Another Earth-like planet found orbiting nearby star

Astronomers using small, off-the-shelf telescopes in Arizona have found a planet orbiting a red dwarf star 40 light years away.
This artist's conception shows the newly discovered planet, which orbits a red dwarf star 40 light years from Earth. ((David A. Aguilar/Harvard-Smithsonian Center for Astrophysics))
Astronomers using small, off-the-shelf telescopes in Arizona have found a planet orbiting a red dwarf star 40 light years away.

The planet is about 6.5 times heavier than Earth and nearly three times its diameter, making it a so-called super-Earth.

The newly discovered planet orbits a red dwarf star, called GJ1214, once every 38 hours at a distance of two million kilometres.

By comparison, the closest planet to our sun, Mercury, orbits at an average distance of 58 million kilometres and completes a circuit of the sun once every 88 days.

Although the planet is so close to its star, its surface temperature is no hotter than a preheated oven because its star is so small and relatively cool.

"Being so close to its host star, the planet must have a surface temperature of about 200 C," said David Charbonneau, lead author of the paper reporting the discovery.

'This appears to be a waterworld'

That's too hot for liquid water but, paradoxically, the planet is probably mostly composed of water ice and other ices, astronomers say.

Researchers believe that 75 per cent of the planet's core could be composed of ice, some of it in the form of Ice VII, an exotic form of water ice that exists only under high pressure.
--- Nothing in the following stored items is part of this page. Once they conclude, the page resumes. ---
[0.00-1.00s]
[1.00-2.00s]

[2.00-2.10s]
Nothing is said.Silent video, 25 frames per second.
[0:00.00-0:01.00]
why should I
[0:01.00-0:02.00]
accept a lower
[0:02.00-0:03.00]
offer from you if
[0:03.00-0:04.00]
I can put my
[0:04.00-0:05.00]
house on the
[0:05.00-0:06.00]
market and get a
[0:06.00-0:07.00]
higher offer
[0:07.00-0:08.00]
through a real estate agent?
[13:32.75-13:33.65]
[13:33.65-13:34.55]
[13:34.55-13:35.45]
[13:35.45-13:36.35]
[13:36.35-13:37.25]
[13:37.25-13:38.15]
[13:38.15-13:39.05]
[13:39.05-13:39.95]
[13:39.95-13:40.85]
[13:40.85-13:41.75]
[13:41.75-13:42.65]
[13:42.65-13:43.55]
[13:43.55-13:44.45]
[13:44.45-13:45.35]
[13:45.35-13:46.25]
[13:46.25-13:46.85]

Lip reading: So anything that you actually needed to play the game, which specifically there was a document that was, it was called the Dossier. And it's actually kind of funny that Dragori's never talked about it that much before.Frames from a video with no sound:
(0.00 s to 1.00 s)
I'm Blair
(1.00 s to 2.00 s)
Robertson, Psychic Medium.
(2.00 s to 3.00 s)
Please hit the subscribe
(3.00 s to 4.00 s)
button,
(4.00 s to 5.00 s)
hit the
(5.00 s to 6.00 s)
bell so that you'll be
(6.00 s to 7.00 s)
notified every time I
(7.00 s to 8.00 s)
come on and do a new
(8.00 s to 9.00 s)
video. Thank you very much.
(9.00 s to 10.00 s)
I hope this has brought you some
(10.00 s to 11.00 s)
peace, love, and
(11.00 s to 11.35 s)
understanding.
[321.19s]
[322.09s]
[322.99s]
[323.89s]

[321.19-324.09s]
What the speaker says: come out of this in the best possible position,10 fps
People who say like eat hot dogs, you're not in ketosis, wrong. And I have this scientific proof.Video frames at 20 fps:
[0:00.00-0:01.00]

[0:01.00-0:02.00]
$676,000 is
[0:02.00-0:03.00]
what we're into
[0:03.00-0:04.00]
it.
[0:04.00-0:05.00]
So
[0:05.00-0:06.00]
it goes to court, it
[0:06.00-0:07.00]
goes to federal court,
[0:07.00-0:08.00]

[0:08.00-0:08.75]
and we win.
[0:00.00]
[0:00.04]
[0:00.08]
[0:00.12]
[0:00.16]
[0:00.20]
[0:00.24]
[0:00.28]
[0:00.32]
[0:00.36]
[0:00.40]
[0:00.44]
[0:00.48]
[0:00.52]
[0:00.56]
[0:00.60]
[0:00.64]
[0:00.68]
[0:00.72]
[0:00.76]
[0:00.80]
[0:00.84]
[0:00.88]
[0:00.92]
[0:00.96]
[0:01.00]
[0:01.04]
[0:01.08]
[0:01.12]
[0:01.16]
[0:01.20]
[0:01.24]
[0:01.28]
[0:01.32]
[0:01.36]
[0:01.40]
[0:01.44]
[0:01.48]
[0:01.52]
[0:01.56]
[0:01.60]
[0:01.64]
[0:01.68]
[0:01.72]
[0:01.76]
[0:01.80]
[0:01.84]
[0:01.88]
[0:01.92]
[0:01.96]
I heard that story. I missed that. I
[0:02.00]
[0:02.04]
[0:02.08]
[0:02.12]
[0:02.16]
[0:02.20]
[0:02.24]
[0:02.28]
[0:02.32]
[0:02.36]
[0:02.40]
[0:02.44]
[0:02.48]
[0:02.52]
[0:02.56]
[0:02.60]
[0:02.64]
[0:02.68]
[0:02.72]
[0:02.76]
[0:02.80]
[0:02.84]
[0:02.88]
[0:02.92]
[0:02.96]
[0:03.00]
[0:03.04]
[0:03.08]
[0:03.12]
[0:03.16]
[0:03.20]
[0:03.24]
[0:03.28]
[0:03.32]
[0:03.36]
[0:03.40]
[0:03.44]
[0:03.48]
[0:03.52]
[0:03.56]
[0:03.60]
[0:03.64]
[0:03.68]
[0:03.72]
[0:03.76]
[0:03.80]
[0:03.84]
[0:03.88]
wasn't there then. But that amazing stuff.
The rest of the planet is probably silicon and iron, they said.

"Despite its hot temperature, this appears to be a waterworld," said Zachory Berta, a graduate student at the Harvard-Smithsonian Center for Astrophysics (CfA). "It is much smaller, cooler, and more Earth-like than any other known exoplanet."

Astronomers found the planet by watching a list of 2,000 nearby red dwarf stars for changes in their brightness resulting from planets partially eclipsing our view of the star.

The smallest planet detected outside our solar system, called Corot-7b, was also found using this method. The two planets are the only super-Earths for which scientists know both the mass and diameter.

But while Corot-7b is an extremely hot, rocky planet, this newly found planet could have an atmosphere, the astronomers said.

Bigger than expected

When the researchers measured the radius of the planet by watching it pass in front of its star and compared it to theoretical models of planet formation, they found that it is bigger than expected.

The researchers said this could be the result of an atmosphere 200 kilometres thick partially blocking light from the star.

These eight 16-inch telescopes at the F. L. Whipple Observatory on Mt. Hopkins in Arizona were used to find the exoplanet. ((Dan Brocious/Harvard-Smithsonian Center for Astrophysics))
"This atmosphere is much thicker than that of the Earth, so the high pressure and absence of light would rule out life as we know it, but these conditions are still very interesting, as they could allow for some complex chemistry to take place," said Charbonneau.

The planet was found by astronomers at an Arizona-based observatory called MEarth, which uses an array of eight telescopes, each one a 41-centimetre-diameter model that costs about as much as a new luxury car.

All the telescopes are attached to a single charge-coupled device, or CCD, similar to those found in digital cameras.

"Since we found the super-Earth using a small ground-based telescope, this means that anyone else with a similar telescope and a good CCD camera can detect it, too. Students around the world can now study this super-Earth," said Charbonneau, head of the MEarth project.